PLASTIC PACKAGING TAX: THE KEY FACTS

With the government set to roll out the plastic packaging tax from 1st April, it’s time to consider how your business will be affected and to plan to avoid costs moving forward, since demand for futureproof packaging solutions is likely to surge as businesses move into Q2. 

Who will have to pay the tax? Set at a rate of £200 per tonne for all plastic packaging containing less than 30% recycled content, the tax is aimed at importers and manufacturers, though companies who import packaging material before exporting the same product will be required to initially pay the levy, before claiming credit back at the point of export. 

Manufacturers and importers of less than 10 tonnes of plastic packaging per year will be exempt from the tax. 
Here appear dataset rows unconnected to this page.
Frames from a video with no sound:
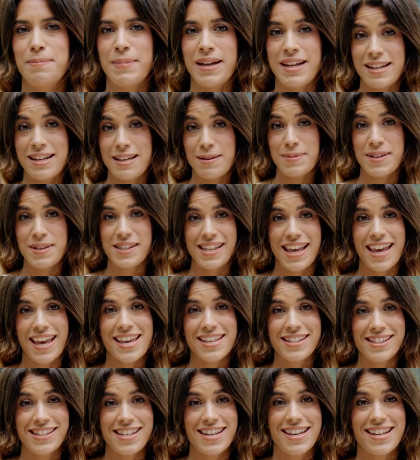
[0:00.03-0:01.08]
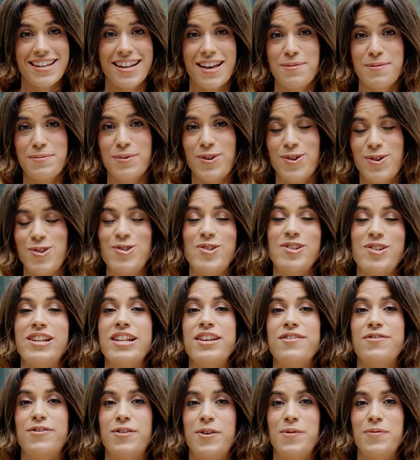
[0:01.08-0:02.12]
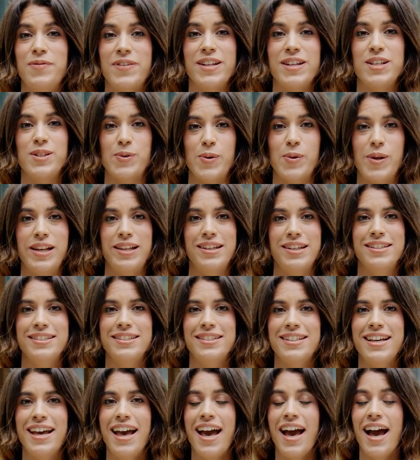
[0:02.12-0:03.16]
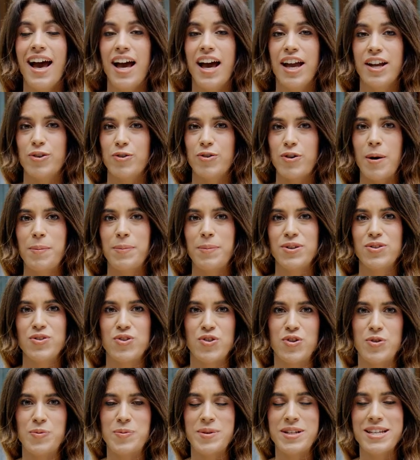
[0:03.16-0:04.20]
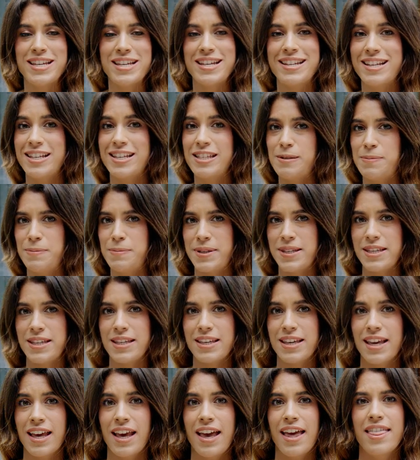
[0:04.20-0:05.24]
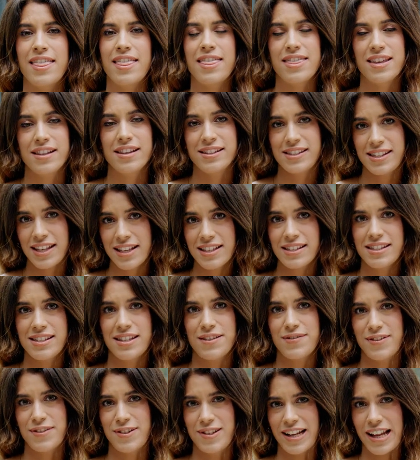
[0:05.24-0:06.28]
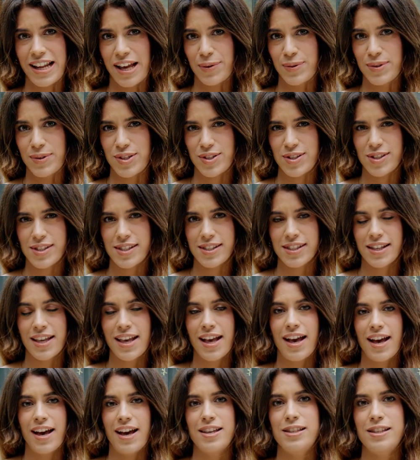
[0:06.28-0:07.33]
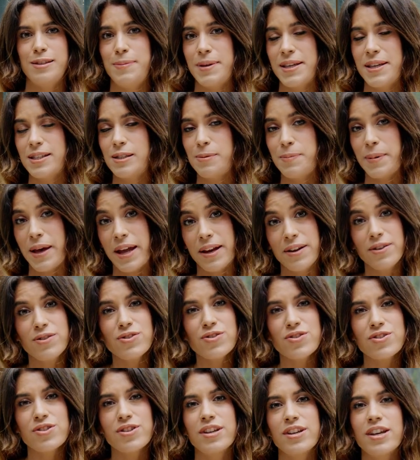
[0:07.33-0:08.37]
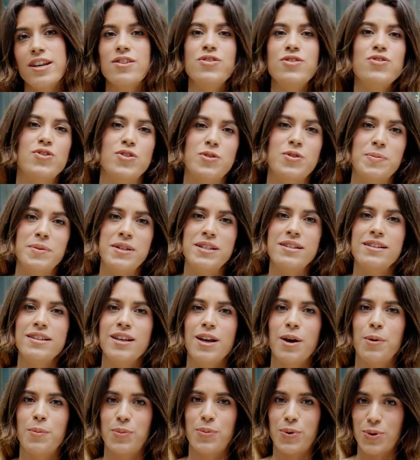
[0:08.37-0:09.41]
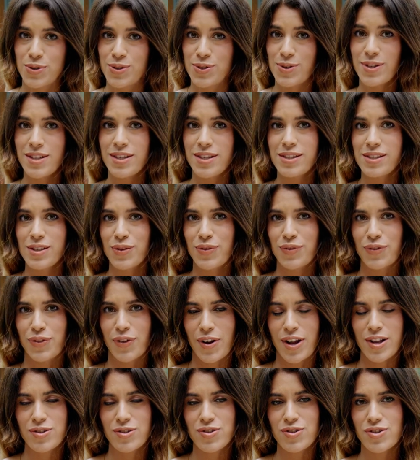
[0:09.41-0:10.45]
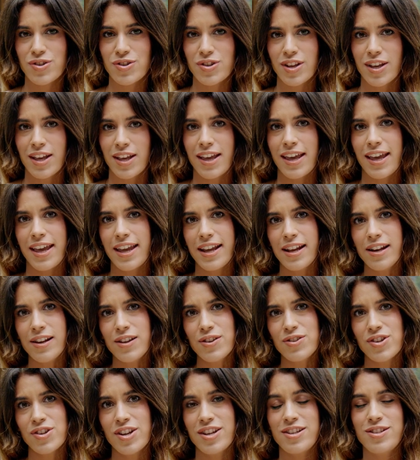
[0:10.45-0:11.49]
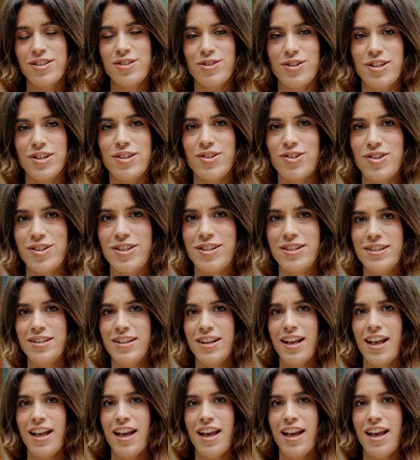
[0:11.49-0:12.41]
My name is A C and I'm originally from Venezuela. I grew up in Germany and I speak six different languages. I speak Spanish and German, Portuguese, French, English and Indonesian.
What will be taxable? The list of taxable plastic items is currently as follows: 

  • All UK-manufactured packaging 
  • All imported primary packaging (packaging that directly surrounds products) 
  • Packaging for dangerous goods, food grade items and alternative plastics 
  • Domestically sourced transit packaging (including that for export) and empty transit packaging for UK use (such as plastic pallets, shrink wrap and pallet strapping) 
  • Medical equipment packaging 
  • Any packaging that fails quality control or becomes damaged – if it’s made, it’ll still be taxable 

Tax Exemptions The list of tax-exempt packaging is as follows: 

  • Medical contact packaging (packaging that comes in direct contact with a drug, such as blister packs) 
  • Imported plastic transit packing (material used to facilitate the importation of goods) 
  • Process waste (material output associated with production runs) 
  • How will the tax be applied? 
  • While the tax is to be paid quarterly (from 1st April 2022) by the manufacturer or importer, businesses are at liberty to increase their prices to make up the cost – though there is an expectation that businesses should include a statement about the tax in their invoices. 
  • Since announcing this cost transparency requirement, the government has since delayed the rollout of the directive, meaning there will be no immediate invoice obligation from 1st April. Nevertheless, this approach enables customers to better understand the financial implications of purchasing packaging that fails to meet the required level of recycled content, creating scope for dialogue around the use of sustainable alternatives. 
  • Thresholds for identifying accountable parties 
  • While businesses handling under 10 tonnes of plastic packaging in a 12-month period will not need to register, once the legislation comes into effect, if you’re likely to exceed the threshold within 30 days, you should register on the date you make that assumption. 
  • Calculations for recycled plastic content can be made using the formula: mass of recycled content / mass of all plastic inputs * 100 

Remaining compliant To ensure your business doesn’t incur undue expenses, returns from all packaging handling will need to be filed online on a quarterly basis. Businesses must maintain up-to-date registration details and continue to communicate the added taxation cost to customers, else government fines may be applied. 

Visit gov.uk for further information and guidance on if your business needs to register. 

How to prevent taxation with the correct packaging choices The primary purpose of the tax is to encourage businesses and their clients to use less plastic, so the most simple and straightforward approach to avoid incurring costs and passing on those expenses to your customers is to integrate plastic alternatives into your packaging – or seek packing solutions that are composed of 30% recycled content.